Write each line below back out exactly, omitting its pictures.

——————————

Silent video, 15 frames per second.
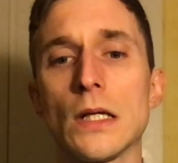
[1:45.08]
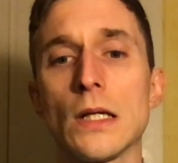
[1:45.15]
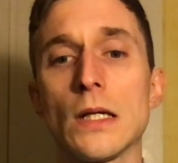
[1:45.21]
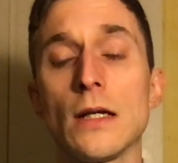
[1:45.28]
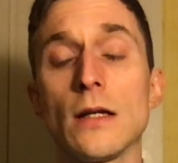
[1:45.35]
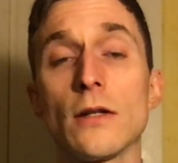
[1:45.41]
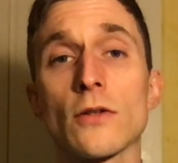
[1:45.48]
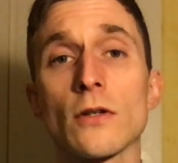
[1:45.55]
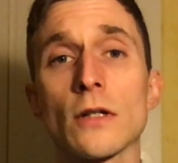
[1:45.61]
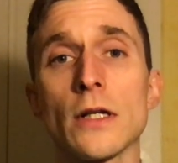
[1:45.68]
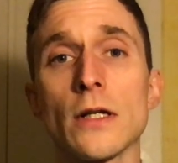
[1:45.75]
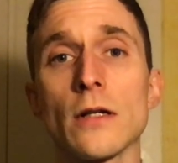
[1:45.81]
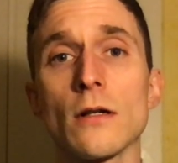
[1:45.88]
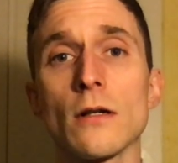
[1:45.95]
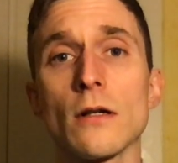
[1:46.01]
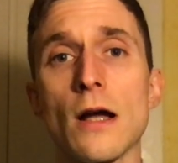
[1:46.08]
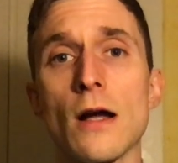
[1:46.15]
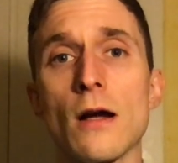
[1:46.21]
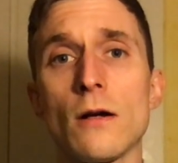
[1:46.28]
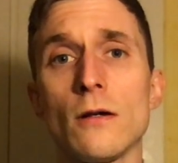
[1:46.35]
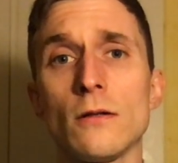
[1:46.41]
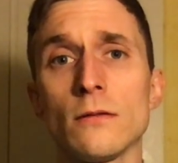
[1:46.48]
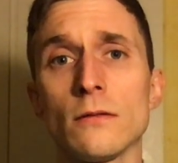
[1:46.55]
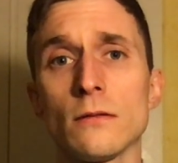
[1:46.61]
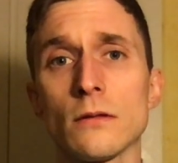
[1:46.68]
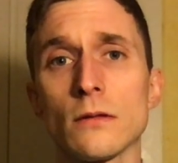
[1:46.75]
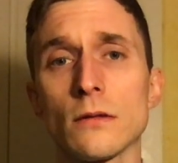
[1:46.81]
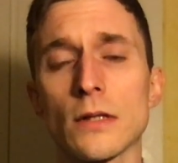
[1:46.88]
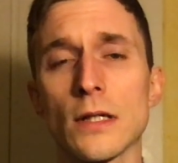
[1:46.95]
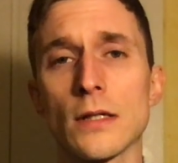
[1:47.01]
It is clear now
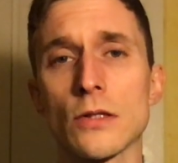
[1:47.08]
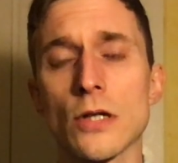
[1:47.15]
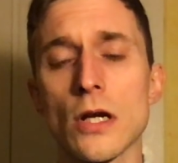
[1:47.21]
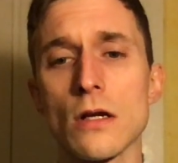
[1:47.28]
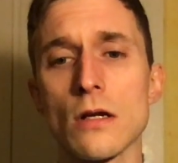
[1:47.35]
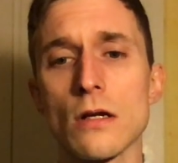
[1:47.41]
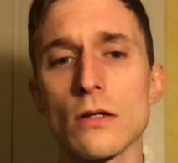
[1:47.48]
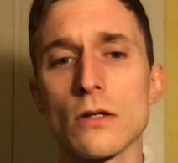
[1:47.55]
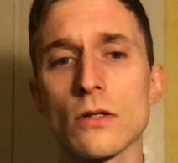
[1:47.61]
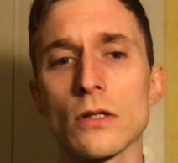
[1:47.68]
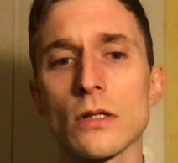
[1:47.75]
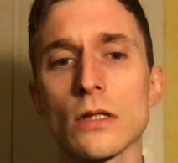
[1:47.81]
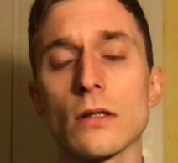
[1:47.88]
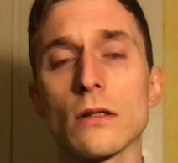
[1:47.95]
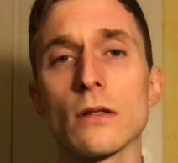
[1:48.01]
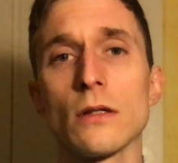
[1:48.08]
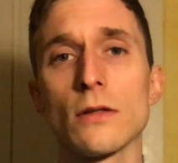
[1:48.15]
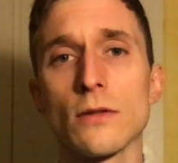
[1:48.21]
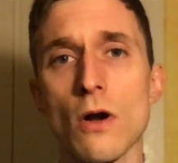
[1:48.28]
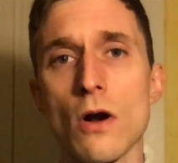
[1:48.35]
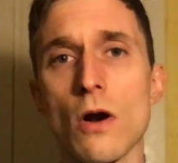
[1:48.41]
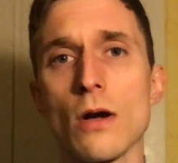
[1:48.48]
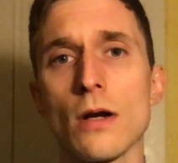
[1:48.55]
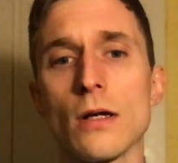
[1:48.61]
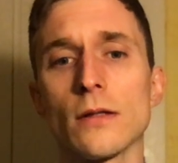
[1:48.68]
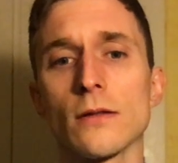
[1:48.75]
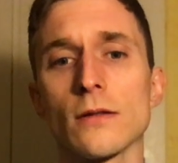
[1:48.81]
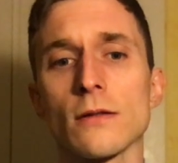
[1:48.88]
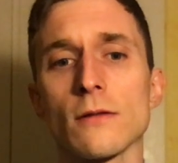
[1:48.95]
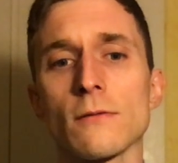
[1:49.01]
that change is in our
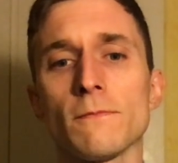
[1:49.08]
hands.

——————————

### Your solution
Silent video, 15 frames per second.
[1:45.08]
[1:45.15]
[1:45.21]
[1:45.28]
[1:45.35]
[1:45.41]
[1:45.48]
[1:45.55]
[1:45.61]
[1:45.68]
[1:45.75]
[1:45.81]
[1:45.88]
[1:45.95]
[1:46.01]
[1:46.08]
[1:46.15]
[1:46.21]
[1:46.28]
[1:46.35]
[1:46.41]
[1:46.48]
[1:46.55]
[1:46.61]
[1:46.68]
[1:46.75]
[1:46.81]
[1:46.88]
[1:46.95]
[1:47.01]
It is clear now
[1:47.08]
[1:47.15]
[1:47.21]
[1:47.28]
[1:47.35]
[1:47.41]
[1:47.48]
[1:47.55]
[1:47.61]
[1:47.68]
[1:47.75]
[1:47.81]
[1:47.88]
[1:47.95]
[1:48.01]
[1:48.08]
[1:48.15]
[1:48.21]
[1:48.28]
[1:48.35]
[1:48.41]
[1:48.48]
[1:48.55]
[1:48.61]
[1:48.68]
[1:48.75]
[1:48.81]
[1:48.88]
[1:48.95]
[1:49.01]
that change is in our
[1:49.08]
hands.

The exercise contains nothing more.